Lalu kita bayangkan pemerintah Indonesia hendak melakukan seperti apa yang dilakukan Jepang. Kesehatan reproduksi, kehamilan, hingga melahirkan dijamin penuh. Anak-anak yang dilahirkan tidak perlu langsung jatuh miskin karena pemerintah memberikan tunjangan hidup memadai. Pendidikan layak dibuat merata dan memadai bagi semua kalangan. Setiap keluarga memiliki hunian layak (ini tidak terjadi di Jepang), bersih, dan sehat. Akhirnya, Anda sebagai orang tua tidak perlu khawatir anak Anda akan sengsara hidupnya.

Apabila demikian, apakah Anda akan tetap memilih childfree? Atau Anda berubah pikiran dan banting setir untuk buru-buru memulai program hamil? Sejatinya saya meyakini, bahwa kekhawatiran akan hidup sengsara akibat terlalu banyak anak, akan dapat ditepis manakala negara hadir memastikan segala hak hidup warganya terpenuhi.

Banyak pasangan suami-istri yang berawal dari kedua-duanya bekerja, kemudian salah satunya resign karena harus mengurus anak. Keputusan ini membuat dua implikasi sekaligus. Pada satu sisi, pendapatan mereka berkurang; sedangkan di sisi lain, biaya hidup mereka bertambah. Belum lagi tuntutan bekerja full-time bagi sang ayah (atau ibu), membuat pembagian kerja mengurus anak menjadi kaku. Di rumah, seorang ibu (atau ayah) harus merawat anaknya, dan peranan ayah (atau ibu) menjadi berkurang dalam tumbuh kembang anak. 

Situasi dilematis itu bukanlah salah Anda, dan bukan pula salah anak Anda. Ini adalah masalah struktural yang berkelit-kelindan. Pemerintah (harusnya) hadir menyelesaikan persoalan ini. Tetapi, negara hadir memastikan kesejahteraan keluarga hanyalah sebatas angan-angan. Ini tidak nyata. Karena kenyataannya, kita semua harus bergelut dengan pahitnya hidup. Bagi sebagian orang, terlalu miris melihat anak tidak berdosa ikut merasakan kepayahan, dan memilih jalan untuk tidak melahirkannya ke dunia. 

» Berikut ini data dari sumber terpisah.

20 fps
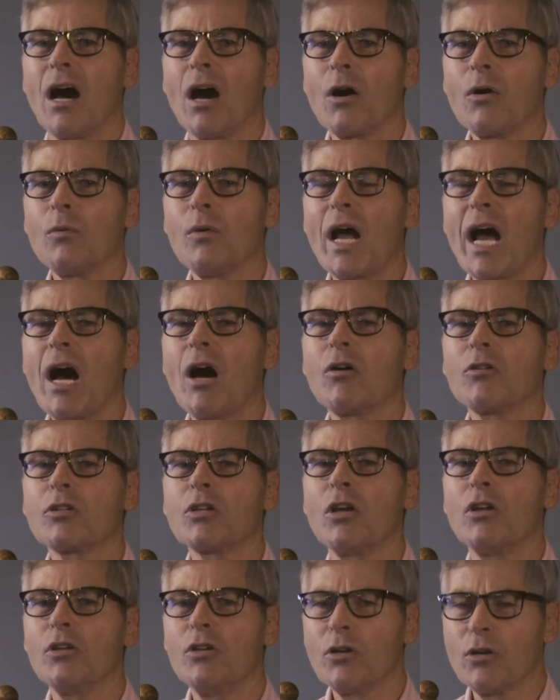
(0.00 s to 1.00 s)

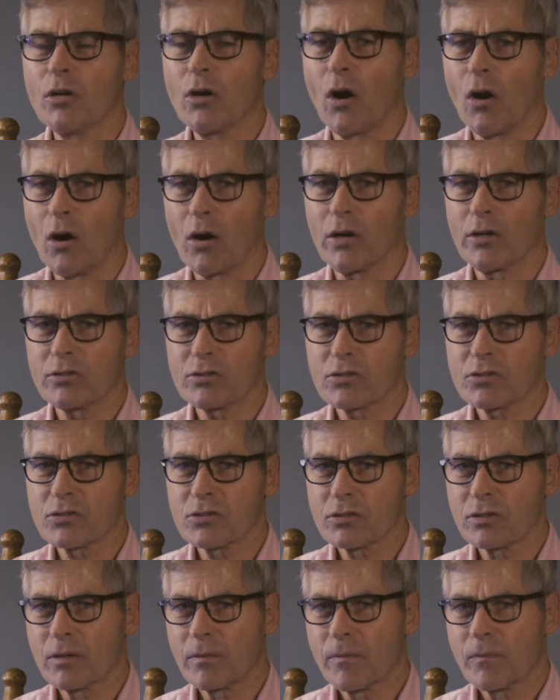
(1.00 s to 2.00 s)
around your
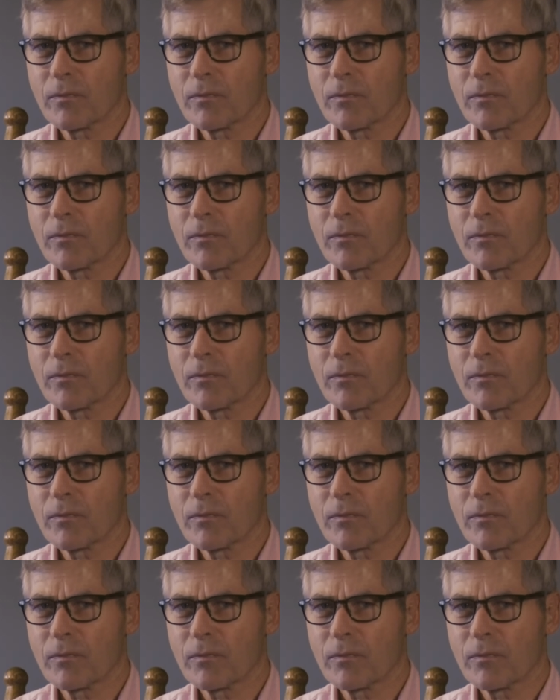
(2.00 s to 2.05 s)
hearts.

Kendati demikian, saya masih meyakini bahwa tren childfree di Indonesia tidak akan sampai lima persen penduduk (atau jangan-jangan tidak sampai satu persen). Sekacau-kacaunya kondisi negara, nilai-nilai tradisi masih mendorong keinginan pasangan suami-istri di sini untuk tetap memiliki anak. 

Berapapun jumlahnya. Sepertinya pemerintah Indonesia tidak perlu khawatir akan terjadinya krisis demografi seperti di Jepang dan Eropa. Jadi, keputusan Anda untuk childfree pun untuk saat ini tidak akan berpengaruh apapun (atau mungkin sangat kecil) terhadap kondisi negara.

Saya sendiri, seperti dikatakan di atas, bukanlah penganut childfree. Namun, mengingat beratnya kondisi hidup dan tidak ada jaminan kesejahteraan dari negara, sampai detik ini saya masih berpikir untuk membatasi jumlah anak. Mungkin maksimal dua?